Chapter 51
CHAPTER FIFTY-ONE
Kate
Fear has more power in the darkness than in the light.
My mom only said that to me once. It was six weeks after I arrived in Manhattan.
I had called her in a panic one afternoon. She thought I was crying about Gage. She told me that she knew that I was scared about the next steps in my life, but that I’d make it through if I tackled it head-on.
She was offering advice about my broken heart, but I was facing something life-changing.
My heart was still aching from the loss of my fiancé, but in a free clinic, three blocks from my apartment on the Upper West Side, a doctor with a graying beard and a thick Scottish accent told me that I was going to be a mom.
I’d missed my period.
I didn’t notice at first, but when it dragged into the next month and I realized that I hadn’t bought tampons since I moved to New York, I knew something wasn’t right.
I attributed it to not eating right, or stress.
I expected to walk out of the clinic with a stern warning about taking better care of myself.
Instead, I walked out with a new feeling in my chest.
It was a different kind of love than what I’d felt for Gage.
This was peppered with hope and sprinkled with a fierce need to protect.
I wanted that baby more than I wanted anything other than to be Gage’s wife.
Just a few weeks later, in a hospital uptown, my dream to be a mom ended after I started bleeding.
Fear has kept me from telling anyone, until today.
“You were pregnant?” Gage’s gaze drops to the front of my dress. “When?”
“I found out after I moved here.” I glance down at the floor. “The doctor said that sometimes the pill doesn’t work if you’re sick. I had caught a cold.”
“After we went for that walk in the rain.”
I nod. “I took some cold medicine. It did something to my birth control.”
He turns his head, staring out the front windows of the boutique. “A baby. Our baby.”
“The doctor said it was best to wait to tell anyone until I was three months along.” I push the words out in haste, trying to crowd everything that I’ve wanted to say into a few short sentences. “I didn’t tell anyone. No one knew.”
His head snaps back. “You didn’t tell anyone?”
I was mindful of what the doctor said, but it was a secret that I cherished.
I would spend hours in my apartment thinking about baby names, and where I’d put the crib in my bedroom.
I window shopped at a baby store two blocks from here.
I’d stand in front of the display every day, cataloging in my mind everything I needed and wanted for my baby.
“I was almost twelve weeks when…” I hold back a sob. “I tried my best to take care of him. I wanted to take care of him forever.”
His control breaks right in front of me. I see it. “It was a boy?”
I slide my fingers over my cheeks to push away my tears. “It was too early for a sonogram, but I knew. I just knew it was a boy.”
“Our boy.” He closes his eyes. “Our little boy.”

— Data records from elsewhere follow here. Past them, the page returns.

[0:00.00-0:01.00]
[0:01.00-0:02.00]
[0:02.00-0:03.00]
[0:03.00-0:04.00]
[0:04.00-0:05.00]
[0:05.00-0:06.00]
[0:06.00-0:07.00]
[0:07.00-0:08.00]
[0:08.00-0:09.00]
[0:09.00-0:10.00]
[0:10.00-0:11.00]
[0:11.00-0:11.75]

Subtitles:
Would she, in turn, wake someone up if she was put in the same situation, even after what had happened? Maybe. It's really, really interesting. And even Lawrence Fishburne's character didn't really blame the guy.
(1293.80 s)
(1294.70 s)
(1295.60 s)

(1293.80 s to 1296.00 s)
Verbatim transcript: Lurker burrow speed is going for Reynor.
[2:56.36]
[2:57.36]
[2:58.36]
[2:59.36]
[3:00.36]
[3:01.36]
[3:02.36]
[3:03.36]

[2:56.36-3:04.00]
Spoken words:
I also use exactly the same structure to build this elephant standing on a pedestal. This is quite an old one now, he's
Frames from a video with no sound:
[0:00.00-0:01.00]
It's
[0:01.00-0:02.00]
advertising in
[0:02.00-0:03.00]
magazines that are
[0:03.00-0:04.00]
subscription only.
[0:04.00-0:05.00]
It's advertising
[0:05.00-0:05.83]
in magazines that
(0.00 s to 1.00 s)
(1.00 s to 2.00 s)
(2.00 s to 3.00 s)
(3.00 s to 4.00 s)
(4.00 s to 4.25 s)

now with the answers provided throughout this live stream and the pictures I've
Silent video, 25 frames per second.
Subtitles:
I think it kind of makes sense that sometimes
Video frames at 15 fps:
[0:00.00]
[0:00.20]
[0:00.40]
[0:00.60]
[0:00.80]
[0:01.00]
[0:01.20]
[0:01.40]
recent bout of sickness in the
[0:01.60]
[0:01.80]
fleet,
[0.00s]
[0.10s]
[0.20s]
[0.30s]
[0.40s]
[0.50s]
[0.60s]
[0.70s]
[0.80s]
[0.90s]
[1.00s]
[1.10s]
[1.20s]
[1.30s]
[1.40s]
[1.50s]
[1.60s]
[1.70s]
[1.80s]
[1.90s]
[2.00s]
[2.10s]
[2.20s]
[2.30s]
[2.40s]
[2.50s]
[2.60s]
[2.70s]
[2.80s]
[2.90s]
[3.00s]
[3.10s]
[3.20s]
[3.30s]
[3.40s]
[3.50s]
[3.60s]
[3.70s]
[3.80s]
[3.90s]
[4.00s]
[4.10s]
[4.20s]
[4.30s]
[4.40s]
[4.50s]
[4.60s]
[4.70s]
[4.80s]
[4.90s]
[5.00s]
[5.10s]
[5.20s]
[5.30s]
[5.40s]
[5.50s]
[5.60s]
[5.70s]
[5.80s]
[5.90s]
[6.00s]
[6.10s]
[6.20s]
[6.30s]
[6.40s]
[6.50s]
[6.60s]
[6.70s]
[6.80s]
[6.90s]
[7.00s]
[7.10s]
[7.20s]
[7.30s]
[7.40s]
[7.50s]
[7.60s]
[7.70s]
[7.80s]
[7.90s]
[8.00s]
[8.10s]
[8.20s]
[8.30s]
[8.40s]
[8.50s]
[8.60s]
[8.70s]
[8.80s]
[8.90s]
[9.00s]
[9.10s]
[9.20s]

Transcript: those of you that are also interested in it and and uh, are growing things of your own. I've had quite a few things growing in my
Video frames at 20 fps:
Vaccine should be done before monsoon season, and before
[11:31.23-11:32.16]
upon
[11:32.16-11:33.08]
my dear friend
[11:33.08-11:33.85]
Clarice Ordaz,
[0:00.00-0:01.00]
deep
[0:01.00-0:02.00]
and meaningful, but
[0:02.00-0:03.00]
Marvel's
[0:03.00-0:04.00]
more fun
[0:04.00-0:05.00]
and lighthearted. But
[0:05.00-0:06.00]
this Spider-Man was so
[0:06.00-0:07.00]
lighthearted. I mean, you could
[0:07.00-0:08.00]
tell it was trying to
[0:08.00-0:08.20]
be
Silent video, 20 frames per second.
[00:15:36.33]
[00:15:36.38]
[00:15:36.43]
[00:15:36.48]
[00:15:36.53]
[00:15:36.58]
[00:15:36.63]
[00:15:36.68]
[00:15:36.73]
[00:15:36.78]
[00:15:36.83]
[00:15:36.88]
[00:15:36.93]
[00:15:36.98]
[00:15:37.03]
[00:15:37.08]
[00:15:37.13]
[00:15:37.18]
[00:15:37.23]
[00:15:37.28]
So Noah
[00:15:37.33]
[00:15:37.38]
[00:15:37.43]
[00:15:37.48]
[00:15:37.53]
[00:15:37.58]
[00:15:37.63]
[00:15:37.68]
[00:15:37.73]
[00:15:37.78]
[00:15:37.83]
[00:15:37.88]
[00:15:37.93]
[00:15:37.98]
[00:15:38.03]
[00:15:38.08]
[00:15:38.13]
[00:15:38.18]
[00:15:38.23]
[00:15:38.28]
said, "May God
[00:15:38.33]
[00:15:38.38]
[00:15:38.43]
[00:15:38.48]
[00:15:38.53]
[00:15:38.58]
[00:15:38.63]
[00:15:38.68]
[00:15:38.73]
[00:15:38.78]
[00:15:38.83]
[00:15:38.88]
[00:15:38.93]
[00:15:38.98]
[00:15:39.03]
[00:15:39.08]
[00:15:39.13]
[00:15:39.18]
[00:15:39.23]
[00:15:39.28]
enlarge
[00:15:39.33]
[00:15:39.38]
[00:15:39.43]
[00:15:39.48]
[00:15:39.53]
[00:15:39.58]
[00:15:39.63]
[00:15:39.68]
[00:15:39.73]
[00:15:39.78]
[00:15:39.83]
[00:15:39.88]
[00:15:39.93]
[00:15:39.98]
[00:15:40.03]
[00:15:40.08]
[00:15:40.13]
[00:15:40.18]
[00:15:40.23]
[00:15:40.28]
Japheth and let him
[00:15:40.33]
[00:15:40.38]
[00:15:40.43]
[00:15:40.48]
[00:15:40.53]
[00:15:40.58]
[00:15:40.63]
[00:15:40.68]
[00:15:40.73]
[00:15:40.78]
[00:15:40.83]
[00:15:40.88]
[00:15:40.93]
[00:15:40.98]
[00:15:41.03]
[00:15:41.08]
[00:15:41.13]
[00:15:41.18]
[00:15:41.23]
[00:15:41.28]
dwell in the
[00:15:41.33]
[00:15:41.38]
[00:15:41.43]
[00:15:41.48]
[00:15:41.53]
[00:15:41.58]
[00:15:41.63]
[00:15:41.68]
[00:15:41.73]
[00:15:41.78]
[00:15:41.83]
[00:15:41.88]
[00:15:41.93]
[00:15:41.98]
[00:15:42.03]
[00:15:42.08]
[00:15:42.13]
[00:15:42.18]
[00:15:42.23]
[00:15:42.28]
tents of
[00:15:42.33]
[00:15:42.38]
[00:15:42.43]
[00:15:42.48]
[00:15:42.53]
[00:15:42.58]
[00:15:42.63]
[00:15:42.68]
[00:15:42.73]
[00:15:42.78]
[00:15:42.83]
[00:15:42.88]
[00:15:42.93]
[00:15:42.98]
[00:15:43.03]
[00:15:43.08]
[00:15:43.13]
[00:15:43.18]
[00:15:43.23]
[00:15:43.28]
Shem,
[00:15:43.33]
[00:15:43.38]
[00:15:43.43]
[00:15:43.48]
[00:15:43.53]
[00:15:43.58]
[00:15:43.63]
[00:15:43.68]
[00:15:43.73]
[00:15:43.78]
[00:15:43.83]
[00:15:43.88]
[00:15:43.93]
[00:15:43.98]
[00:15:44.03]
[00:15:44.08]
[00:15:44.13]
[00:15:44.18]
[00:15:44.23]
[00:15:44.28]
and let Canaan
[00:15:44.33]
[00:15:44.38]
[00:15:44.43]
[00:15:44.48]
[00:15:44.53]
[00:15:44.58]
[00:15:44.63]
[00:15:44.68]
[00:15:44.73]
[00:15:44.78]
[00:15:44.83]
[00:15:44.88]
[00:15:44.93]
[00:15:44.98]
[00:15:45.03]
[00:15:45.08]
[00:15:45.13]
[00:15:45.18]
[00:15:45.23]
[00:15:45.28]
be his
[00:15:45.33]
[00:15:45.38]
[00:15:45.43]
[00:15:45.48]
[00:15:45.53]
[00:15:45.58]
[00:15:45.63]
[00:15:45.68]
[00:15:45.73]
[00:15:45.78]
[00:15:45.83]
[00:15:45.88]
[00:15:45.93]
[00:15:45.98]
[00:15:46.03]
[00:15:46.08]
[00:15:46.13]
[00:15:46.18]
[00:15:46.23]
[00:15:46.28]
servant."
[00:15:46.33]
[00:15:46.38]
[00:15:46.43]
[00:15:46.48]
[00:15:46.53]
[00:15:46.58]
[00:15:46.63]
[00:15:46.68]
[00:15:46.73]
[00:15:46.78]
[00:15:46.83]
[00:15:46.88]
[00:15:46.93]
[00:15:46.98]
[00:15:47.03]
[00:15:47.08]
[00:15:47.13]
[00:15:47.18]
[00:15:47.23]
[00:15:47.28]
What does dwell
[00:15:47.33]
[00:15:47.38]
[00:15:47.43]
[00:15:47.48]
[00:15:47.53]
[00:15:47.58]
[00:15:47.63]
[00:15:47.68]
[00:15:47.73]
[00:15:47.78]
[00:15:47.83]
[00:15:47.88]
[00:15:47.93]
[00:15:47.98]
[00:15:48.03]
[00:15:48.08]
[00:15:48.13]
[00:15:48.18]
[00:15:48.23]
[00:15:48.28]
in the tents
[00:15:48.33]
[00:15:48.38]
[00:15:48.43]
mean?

“Something happened one morning.”
I’ve relived that moment in my mind every day since. It was raining. I was wearing heels. I was hurrying. I ran into a woman on the sidewalk.
I stumbled but didn’t fall.
Later that day at work, I saw blood in my panties.
The doctor in the emergency room told me that there wasn’t a heartbeat. She tried to comfort me by explaining it wasn’t my fault and that bumping into a stranger’s shoulder wasn’t what caused my baby to die.
“What happened?” Concern knits his brow.
“The doctor said that sometimes a baby’s heart just stops beating. I almost fell that morning. I thought that was why.”
“No.” His hands jump to my face. “Jesus, Katie, no. It wasn’t your fault.”
“I would have traded my life for the baby’s life.” I can’t hold in a sob.
His lips brush mine. “I should have been with you. I could have taken care of you after. You were all alone?”
I nod.
“I can’t fucking believe you went through this by yourself.” He holds me against his chest. “You needed me. I should have never left your side.”